One of those following in the footsteps of streamers like Zhou is Sarah El Barbry.
The 24-year-old, of Egyptian and Moroccan parents but who grew up in Paris, has been creating chess content on TikTok since 2023, but became a streamer last year when she noticed a lack of women broadcasting in French.
Its production features a mix of online chess games, educational content and in-person challenges such as playing blindfold, where players visualize the board in their heads.
In November last year, a video made by El Barbry showing her starting a game of chess with just a king and queen and making checkmate went viral, gaining 28 million views and gaining her an additional 10,000 subscribers.
She now has over 75,000 subscribers across all platforms.
“Since I started, I never stopped thinking about content creation.
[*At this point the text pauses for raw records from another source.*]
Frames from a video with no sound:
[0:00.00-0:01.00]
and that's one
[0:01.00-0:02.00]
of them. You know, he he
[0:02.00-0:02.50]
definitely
I sometimes work nights from midnight to 3 a.m..”
But while creating content about failure can be lucrative for those who succeed, there is no guarantee of success.
At first, El Barbry earned just $117 (£87) a month from streaming, before expanding to YouTube.
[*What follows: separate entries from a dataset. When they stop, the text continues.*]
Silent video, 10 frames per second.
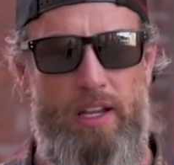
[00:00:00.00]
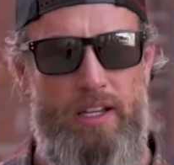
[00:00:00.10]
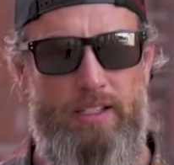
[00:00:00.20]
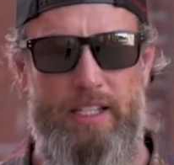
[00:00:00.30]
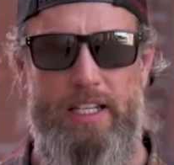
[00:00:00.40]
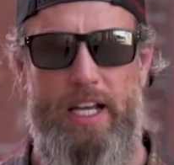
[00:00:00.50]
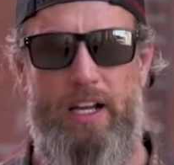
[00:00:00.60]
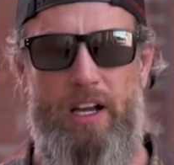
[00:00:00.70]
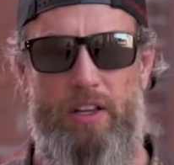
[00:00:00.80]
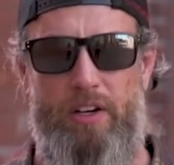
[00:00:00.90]
seeing that
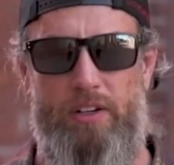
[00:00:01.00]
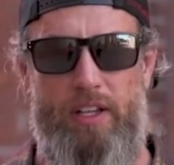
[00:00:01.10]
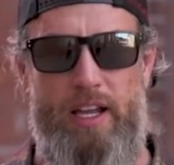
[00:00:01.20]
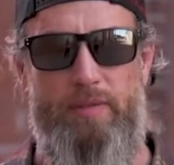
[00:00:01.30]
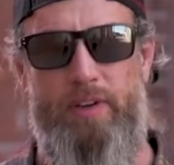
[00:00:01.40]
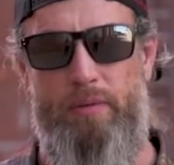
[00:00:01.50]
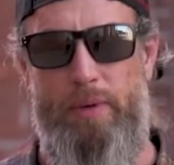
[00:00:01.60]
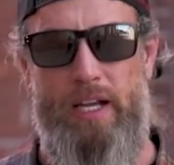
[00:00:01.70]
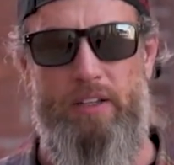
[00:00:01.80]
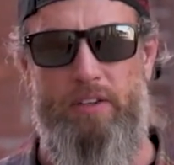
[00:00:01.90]
color and life come
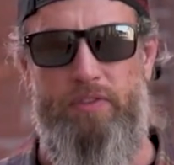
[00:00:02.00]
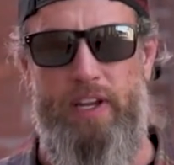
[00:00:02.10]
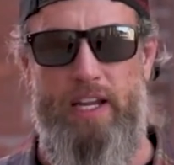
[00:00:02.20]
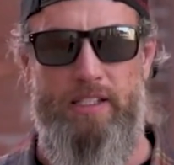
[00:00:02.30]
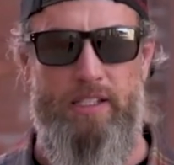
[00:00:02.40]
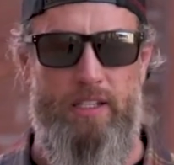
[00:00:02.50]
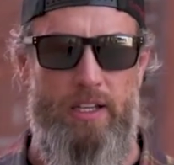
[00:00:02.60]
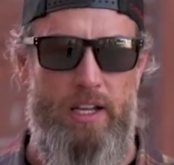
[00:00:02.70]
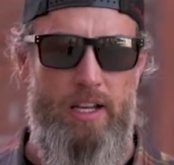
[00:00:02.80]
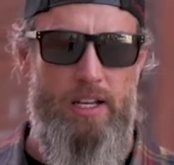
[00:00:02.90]
back in their face and
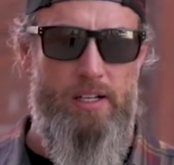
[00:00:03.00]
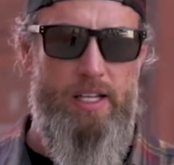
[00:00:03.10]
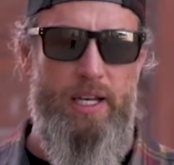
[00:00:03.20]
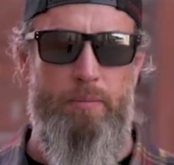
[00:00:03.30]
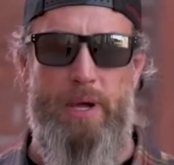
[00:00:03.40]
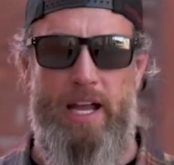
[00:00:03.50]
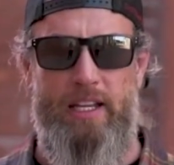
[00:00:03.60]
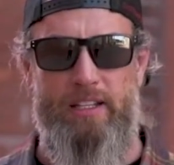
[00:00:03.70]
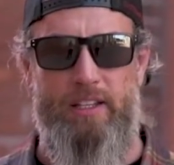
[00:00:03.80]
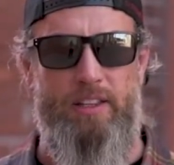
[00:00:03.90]
getting back
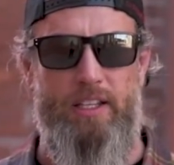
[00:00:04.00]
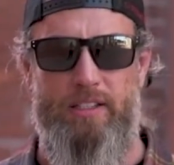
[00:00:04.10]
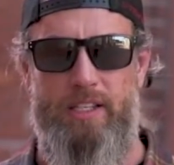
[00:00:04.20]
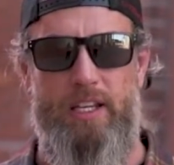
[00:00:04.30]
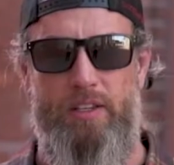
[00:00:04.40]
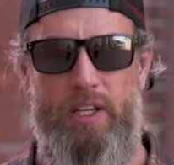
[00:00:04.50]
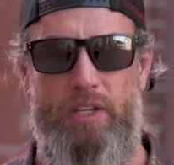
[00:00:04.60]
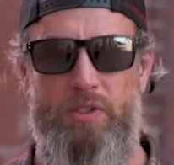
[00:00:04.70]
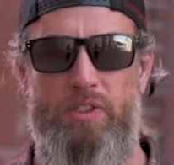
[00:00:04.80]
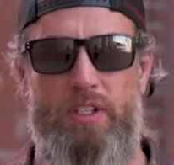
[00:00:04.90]
into the things they, they
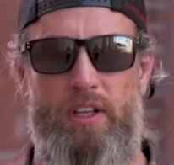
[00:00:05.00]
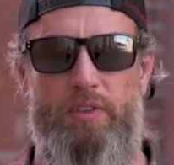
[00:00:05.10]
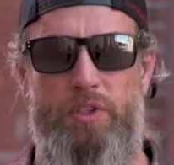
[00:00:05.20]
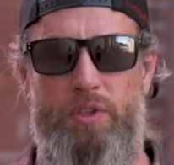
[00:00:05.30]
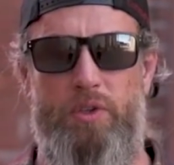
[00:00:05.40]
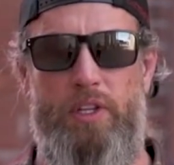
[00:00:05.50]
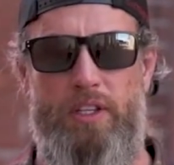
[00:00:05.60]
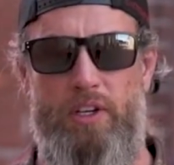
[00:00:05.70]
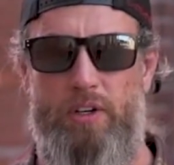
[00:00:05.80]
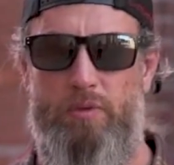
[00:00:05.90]
used to love to do that
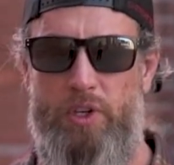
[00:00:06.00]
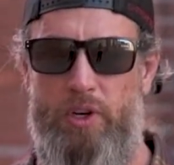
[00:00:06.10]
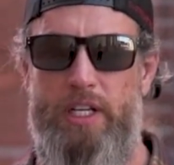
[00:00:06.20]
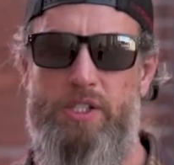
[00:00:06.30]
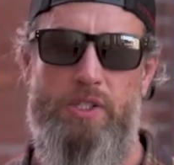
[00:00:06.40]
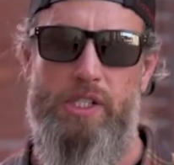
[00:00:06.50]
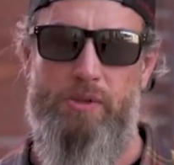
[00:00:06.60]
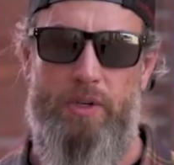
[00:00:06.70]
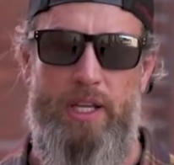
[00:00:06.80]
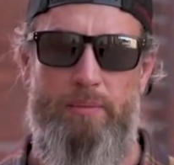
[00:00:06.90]
their, their injuries
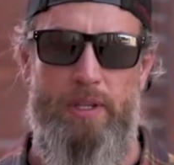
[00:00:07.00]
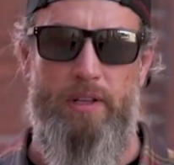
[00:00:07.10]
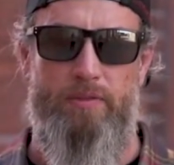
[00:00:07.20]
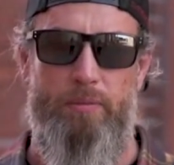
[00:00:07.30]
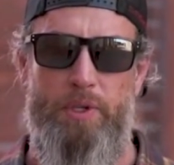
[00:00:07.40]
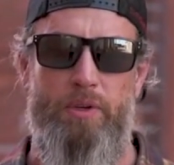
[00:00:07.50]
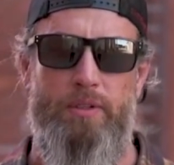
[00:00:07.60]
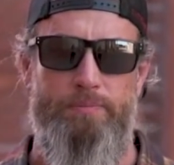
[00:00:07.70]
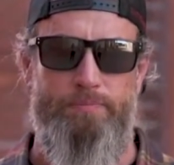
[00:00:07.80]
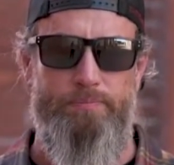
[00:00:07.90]
were keeping them from doing.
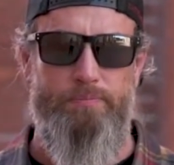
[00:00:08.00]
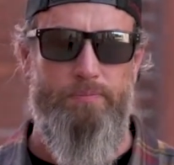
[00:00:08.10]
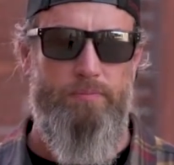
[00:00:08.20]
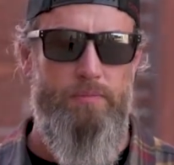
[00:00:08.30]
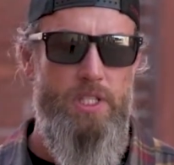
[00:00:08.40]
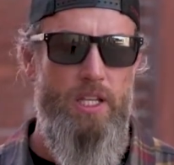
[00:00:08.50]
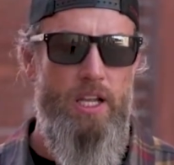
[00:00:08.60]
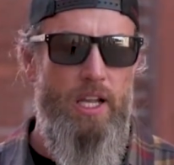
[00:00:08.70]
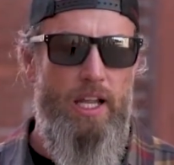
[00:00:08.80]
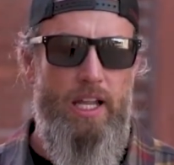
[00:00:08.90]

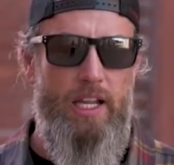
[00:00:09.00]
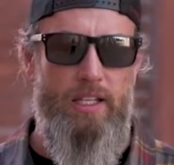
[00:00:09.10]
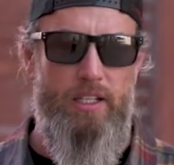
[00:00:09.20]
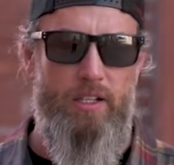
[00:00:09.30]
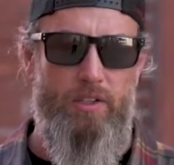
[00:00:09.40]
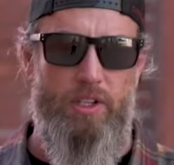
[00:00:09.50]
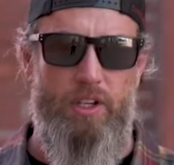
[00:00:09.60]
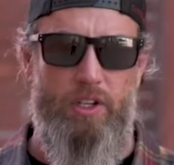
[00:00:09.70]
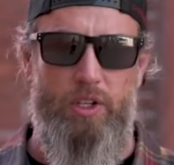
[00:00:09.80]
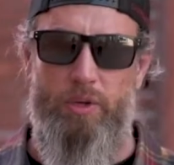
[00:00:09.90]
And you know, to
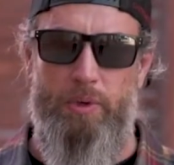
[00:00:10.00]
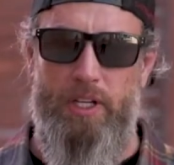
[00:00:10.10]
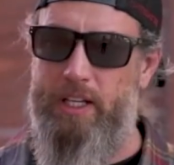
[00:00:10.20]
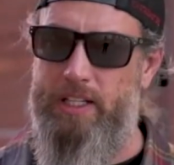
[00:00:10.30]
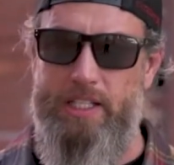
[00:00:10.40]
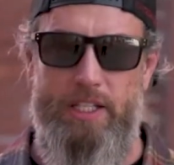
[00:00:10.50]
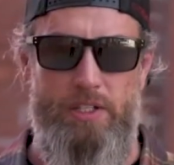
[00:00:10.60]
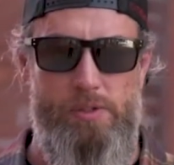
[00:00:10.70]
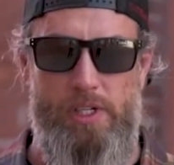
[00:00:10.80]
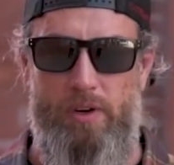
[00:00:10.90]
conclude, we're gonna
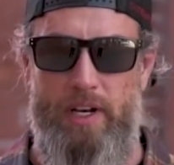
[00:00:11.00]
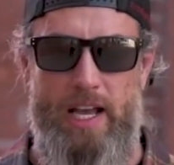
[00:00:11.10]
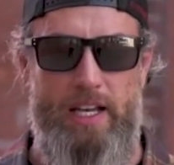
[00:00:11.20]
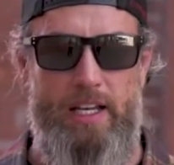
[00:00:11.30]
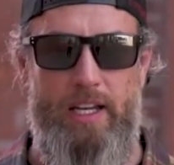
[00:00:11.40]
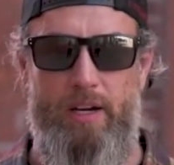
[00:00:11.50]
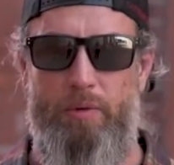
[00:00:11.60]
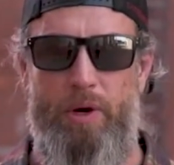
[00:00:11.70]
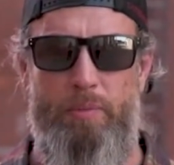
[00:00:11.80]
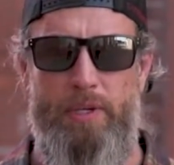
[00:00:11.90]
continue going at it here.
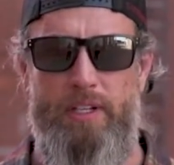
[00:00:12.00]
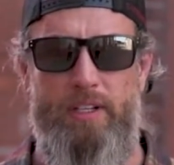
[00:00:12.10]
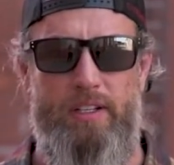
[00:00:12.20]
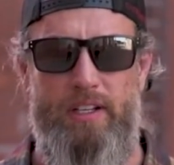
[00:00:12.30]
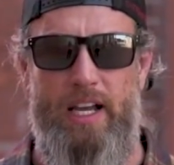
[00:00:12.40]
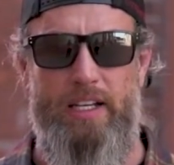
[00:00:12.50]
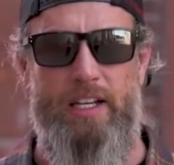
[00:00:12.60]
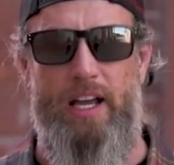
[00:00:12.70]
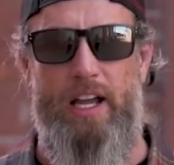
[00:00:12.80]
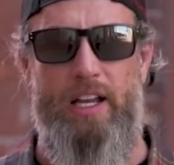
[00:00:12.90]
We're open nine to
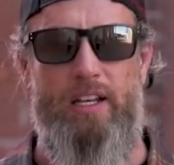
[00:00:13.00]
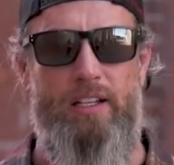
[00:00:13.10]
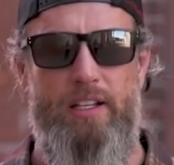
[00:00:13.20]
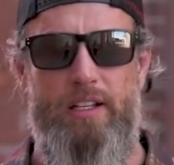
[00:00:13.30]
nine,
Today she earns around $1,700 (£1,300) a month, but this remains below the French minimum wage.
As El Barbry’s revenue grows, Willment says the success of streamers who have built audiences “overshadows” the fact that “thousands, if not millions of people” aren’t making anything trying to break through.
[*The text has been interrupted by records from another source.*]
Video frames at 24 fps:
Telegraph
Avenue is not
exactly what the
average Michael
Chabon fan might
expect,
“I know I have more viewers because I’m a girl”
As of January 2026, female-led channels accounted for about half of the 20 most-watched chess streams on Twitch, excluding large corporate channels, according to Twitchmetrics, an online platform that tracks viewer engagement on Twitch.
But most chess content creators, as well as their audiences, are men.
El Barbry estimates that her audience across all platforms was 95% men when she started and is now around 85%.
She believes she attracts more viewers than some male streamers because she is a woman. “I’m OK with that because, you know, it’s part of the game.”
Zhou says his YouTube audience is about 80 percent male, but his Instagram chess page is split 50-50, “which is pretty crazy and pretty cool.”
Women at the top of the game


There is evidence that the chess boom is attracting more women and girls to play competitively.
The proportion of players registered with the world chess federation Fide for “standard” time control – under which most competitive games take place – increased from 10% in 2020 to 16.5% in 2026.
However, the elite remains more than ever dominated by men.
There are currently no women among the top 100 players and only three women have achieved this feat in history.
Studies suggest that the performance gap between men and women can be explained by a number of factors, including lower participation rates, a lack of female coaches, and playing environments that girls and women often find hostile.
The participation gaps are much smaller in countries where chess is taught in primary schools, such as in Mongolia, where almost 40% of players registered with Fide are women, 35% in Sri Lanka and 30% in Uganda.
Steil-Antoni believes things are changing for the better, adding that she is “cautiously optimistic” that gaming will move closer to “some kind of equality in my life.”

Sygma via Getty Images
“It will be all or nothing”
Zhou now has ambitions beyond chess.
She branched out into lifestyle, travel and fashion content, and in October, she participated in Paris Fashion Week.
She now hopes to sign with a modeling agency and reach a million followers on her Instagram chess page.
El Barbry, for her part, is determined to give herself six months to break through as a streamer.
Otherwise, his backup plan is a career in the corporate world, after earning a civil engineering degree and a master’s degree in business management.
In January, she made her first appearance as a commentator at a major esports event.
She says the last few months have been an “adventure.”
“I feel like this year is going to be crazy. It’s going to be all or nothing.”


This is part of the BBC World Service’s Global Women series, sharing new and important stories from around the world.